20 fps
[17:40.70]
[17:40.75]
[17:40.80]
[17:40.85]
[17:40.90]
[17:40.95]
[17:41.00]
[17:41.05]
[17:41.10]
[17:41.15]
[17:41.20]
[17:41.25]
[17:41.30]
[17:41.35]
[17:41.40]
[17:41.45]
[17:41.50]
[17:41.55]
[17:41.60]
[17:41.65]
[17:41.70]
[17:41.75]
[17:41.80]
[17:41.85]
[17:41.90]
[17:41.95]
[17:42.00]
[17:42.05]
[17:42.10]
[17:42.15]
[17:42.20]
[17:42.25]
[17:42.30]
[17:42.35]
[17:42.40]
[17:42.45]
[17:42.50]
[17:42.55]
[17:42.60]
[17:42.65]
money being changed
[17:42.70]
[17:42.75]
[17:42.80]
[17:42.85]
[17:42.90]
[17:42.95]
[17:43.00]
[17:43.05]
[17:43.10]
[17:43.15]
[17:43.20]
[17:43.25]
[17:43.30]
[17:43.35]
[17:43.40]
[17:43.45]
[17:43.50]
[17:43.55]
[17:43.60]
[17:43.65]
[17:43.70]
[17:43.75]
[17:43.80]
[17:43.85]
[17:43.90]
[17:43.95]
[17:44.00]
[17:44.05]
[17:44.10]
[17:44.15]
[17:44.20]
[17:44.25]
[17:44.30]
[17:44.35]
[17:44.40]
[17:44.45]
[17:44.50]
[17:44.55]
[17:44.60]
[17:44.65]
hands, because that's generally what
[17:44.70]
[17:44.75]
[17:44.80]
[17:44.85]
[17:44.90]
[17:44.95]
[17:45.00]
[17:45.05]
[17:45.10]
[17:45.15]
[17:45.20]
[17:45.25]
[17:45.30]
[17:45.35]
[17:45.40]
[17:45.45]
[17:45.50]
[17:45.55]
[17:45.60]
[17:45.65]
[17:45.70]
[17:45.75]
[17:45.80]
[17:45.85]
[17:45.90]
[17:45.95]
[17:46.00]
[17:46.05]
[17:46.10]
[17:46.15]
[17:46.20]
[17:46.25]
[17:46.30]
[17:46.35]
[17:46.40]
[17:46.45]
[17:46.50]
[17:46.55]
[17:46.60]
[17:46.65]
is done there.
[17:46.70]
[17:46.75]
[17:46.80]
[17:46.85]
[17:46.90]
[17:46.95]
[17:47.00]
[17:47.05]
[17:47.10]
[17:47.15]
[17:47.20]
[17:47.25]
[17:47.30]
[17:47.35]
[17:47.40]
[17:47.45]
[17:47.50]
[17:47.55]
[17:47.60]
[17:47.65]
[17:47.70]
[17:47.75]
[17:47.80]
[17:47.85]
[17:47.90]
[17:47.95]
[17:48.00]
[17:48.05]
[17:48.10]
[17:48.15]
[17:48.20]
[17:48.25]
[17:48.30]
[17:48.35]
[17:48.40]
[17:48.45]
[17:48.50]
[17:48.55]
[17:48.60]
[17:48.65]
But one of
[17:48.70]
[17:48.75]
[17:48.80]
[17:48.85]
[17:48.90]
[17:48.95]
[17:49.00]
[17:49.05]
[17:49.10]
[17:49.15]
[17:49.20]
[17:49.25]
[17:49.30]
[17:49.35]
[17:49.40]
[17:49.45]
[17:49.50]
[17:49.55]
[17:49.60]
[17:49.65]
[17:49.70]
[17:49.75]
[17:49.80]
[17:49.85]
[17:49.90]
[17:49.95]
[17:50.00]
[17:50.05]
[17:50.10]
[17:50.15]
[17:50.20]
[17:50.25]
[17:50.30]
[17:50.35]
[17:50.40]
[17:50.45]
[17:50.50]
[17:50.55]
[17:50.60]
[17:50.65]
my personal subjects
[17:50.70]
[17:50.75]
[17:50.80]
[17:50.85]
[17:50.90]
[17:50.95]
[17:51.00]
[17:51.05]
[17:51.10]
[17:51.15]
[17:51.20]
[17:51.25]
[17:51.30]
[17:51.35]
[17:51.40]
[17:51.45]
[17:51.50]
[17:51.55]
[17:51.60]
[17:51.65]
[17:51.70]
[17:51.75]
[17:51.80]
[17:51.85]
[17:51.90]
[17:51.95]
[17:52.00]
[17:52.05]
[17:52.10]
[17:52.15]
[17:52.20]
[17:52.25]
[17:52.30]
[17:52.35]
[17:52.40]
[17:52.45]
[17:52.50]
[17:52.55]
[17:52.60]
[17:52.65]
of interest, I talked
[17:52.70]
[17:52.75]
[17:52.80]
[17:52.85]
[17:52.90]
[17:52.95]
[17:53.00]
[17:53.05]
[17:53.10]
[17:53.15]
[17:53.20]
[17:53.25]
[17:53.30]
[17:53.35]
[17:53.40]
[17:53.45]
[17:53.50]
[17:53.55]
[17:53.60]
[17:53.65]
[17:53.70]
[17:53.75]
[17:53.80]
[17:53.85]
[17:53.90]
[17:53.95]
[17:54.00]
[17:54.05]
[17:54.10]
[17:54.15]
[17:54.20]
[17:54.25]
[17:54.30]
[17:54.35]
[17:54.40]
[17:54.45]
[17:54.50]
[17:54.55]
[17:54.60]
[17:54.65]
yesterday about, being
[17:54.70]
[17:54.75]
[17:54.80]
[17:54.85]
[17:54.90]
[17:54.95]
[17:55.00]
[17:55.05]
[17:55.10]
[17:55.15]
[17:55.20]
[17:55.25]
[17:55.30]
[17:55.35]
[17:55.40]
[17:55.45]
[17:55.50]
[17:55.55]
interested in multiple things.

###

Transcribe the listing above in full, word for word.

**Answer to this task**
20 fps
[17:40.70]
[17:40.75]
[17:40.80]
[17:40.85]
[17:40.90]
[17:40.95]
[17:41.00]
[17:41.05]
[17:41.10]
[17:41.15]
[17:41.20]
[17:41.25]
[17:41.30]
[17:41.35]
[17:41.40]
[17:41.45]
[17:41.50]
[17:41.55]
[17:41.60]
[17:41.65]
[17:41.70]
[17:41.75]
[17:41.80]
[17:41.85]
[17:41.90]
[17:41.95]
[17:42.00]
[17:42.05]
[17:42.10]
[17:42.15]
[17:42.20]
[17:42.25]
[17:42.30]
[17:42.35]
[17:42.40]
[17:42.45]
[17:42.50]
[17:42.55]
[17:42.60]
[17:42.65]
money being changed
[17:42.70]
[17:42.75]
[17:42.80]
[17:42.85]
[17:42.90]
[17:42.95]
[17:43.00]
[17:43.05]
[17:43.10]
[17:43.15]
[17:43.20]
[17:43.25]
[17:43.30]
[17:43.35]
[17:43.40]
[17:43.45]
[17:43.50]
[17:43.55]
[17:43.60]
[17:43.65]
[17:43.70]
[17:43.75]
[17:43.80]
[17:43.85]
[17:43.90]
[17:43.95]
[17:44.00]
[17:44.05]
[17:44.10]
[17:44.15]
[17:44.20]
[17:44.25]
[17:44.30]
[17:44.35]
[17:44.40]
[17:44.45]
[17:44.50]
[17:44.55]
[17:44.60]
[17:44.65]
hands, because that's generally what
[17:44.70]
[17:44.75]
[17:44.80]
[17:44.85]
[17:44.90]
[17:44.95]
[17:45.00]
[17:45.05]
[17:45.10]
[17:45.15]
[17:45.20]
[17:45.25]
[17:45.30]
[17:45.35]
[17:45.40]
[17:45.45]
[17:45.50]
[17:45.55]
[17:45.60]
[17:45.65]
[17:45.70]
[17:45.75]
[17:45.80]
[17:45.85]
[17:45.90]
[17:45.95]
[17:46.00]
[17:46.05]
[17:46.10]
[17:46.15]
[17:46.20]
[17:46.25]
[17:46.30]
[17:46.35]
[17:46.40]
[17:46.45]
[17:46.50]
[17:46.55]
[17:46.60]
[17:46.65]
is done there.
[17:46.70]
[17:46.75]
[17:46.80]
[17:46.85]
[17:46.90]
[17:46.95]
[17:47.00]
[17:47.05]
[17:47.10]
[17:47.15]
[17:47.20]
[17:47.25]
[17:47.30]
[17:47.35]
[17:47.40]
[17:47.45]
[17:47.50]
[17:47.55]
[17:47.60]
[17:47.65]
[17:47.70]
[17:47.75]
[17:47.80]
[17:47.85]
[17:47.90]
[17:47.95]
[17:48.00]
[17:48.05]
[17:48.10]
[17:48.15]
[17:48.20]
[17:48.25]
[17:48.30]
[17:48.35]
[17:48.40]
[17:48.45]
[17:48.50]
[17:48.55]
[17:48.60]
[17:48.65]
But one of
[17:48.70]
[17:48.75]
[17:48.80]
[17:48.85]
[17:48.90]
[17:48.95]
[17:49.00]
[17:49.05]
[17:49.10]
[17:49.15]
[17:49.20]
[17:49.25]
[17:49.30]
[17:49.35]
[17:49.40]
[17:49.45]
[17:49.50]
[17:49.55]
[17:49.60]
[17:49.65]
[17:49.70]
[17:49.75]
[17:49.80]
[17:49.85]
[17:49.90]
[17:49.95]
[17:50.00]
[17:50.05]
[17:50.10]
[17:50.15]
[17:50.20]
[17:50.25]
[17:50.30]
[17:50.35]
[17:50.40]
[17:50.45]
[17:50.50]
[17:50.55]
[17:50.60]
[17:50.65]
my personal subjects
[17:50.70]
[17:50.75]
[17:50.80]
[17:50.85]
[17:50.90]
[17:50.95]
[17:51.00]
[17:51.05]
[17:51.10]
[17:51.15]
[17:51.20]
[17:51.25]
[17:51.30]
[17:51.35]
[17:51.40]
[17:51.45]
[17:51.50]
[17:51.55]
[17:51.60]
[17:51.65]
[17:51.70]
[17:51.75]
[17:51.80]
[17:51.85]
[17:51.90]
[17:51.95]
[17:52.00]
[17:52.05]
[17:52.10]
[17:52.15]
[17:52.20]
[17:52.25]
[17:52.30]
[17:52.35]
[17:52.40]
[17:52.45]
[17:52.50]
[17:52.55]
[17:52.60]
[17:52.65]
of interest, I talked
[17:52.70]
[17:52.75]
[17:52.80]
[17:52.85]
[17:52.90]
[17:52.95]
[17:53.00]
[17:53.05]
[17:53.10]
[17:53.15]
[17:53.20]
[17:53.25]
[17:53.30]
[17:53.35]
[17:53.40]
[17:53.45]
[17:53.50]
[17:53.55]
[17:53.60]
[17:53.65]
[17:53.70]
[17:53.75]
[17:53.80]
[17:53.85]
[17:53.90]
[17:53.95]
[17:54.00]
[17:54.05]
[17:54.10]
[17:54.15]
[17:54.20]
[17:54.25]
[17:54.30]
[17:54.35]
[17:54.40]
[17:54.45]
[17:54.50]
[17:54.55]
[17:54.60]
[17:54.65]
yesterday about, being
[17:54.70]
[17:54.75]
[17:54.80]
[17:54.85]
[17:54.90]
[17:54.95]
[17:55.00]
[17:55.05]
[17:55.10]
[17:55.15]
[17:55.20]
[17:55.25]
[17:55.30]
[17:55.35]
[17:55.40]
[17:55.45]
[17:55.50]
[17:55.55]
interested in multiple things.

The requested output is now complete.